TASK TO CARRY OUT » Only the text of the records, copied exactly, is wanted; no pictures.

STUDY MATERIAL »
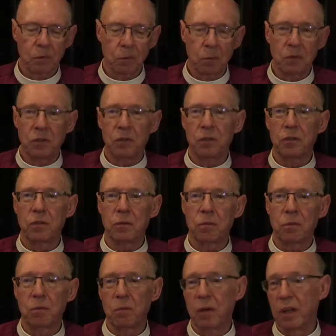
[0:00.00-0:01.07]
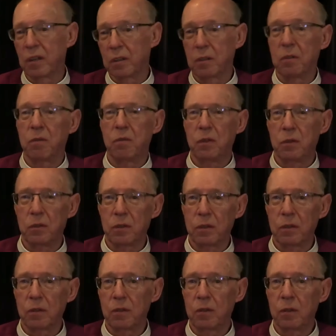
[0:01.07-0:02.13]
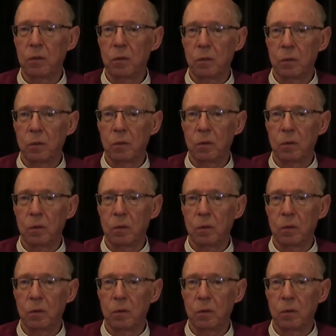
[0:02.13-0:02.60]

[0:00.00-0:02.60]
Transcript: which is rather confusing too.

WRITTEN SOLUTION »
[0:00.00-0:01.07]
[0:01.07-0:02.13]
[0:02.13-0:02.60]

[0:00.00-0:02.60]
Transcript: which is rather confusing too.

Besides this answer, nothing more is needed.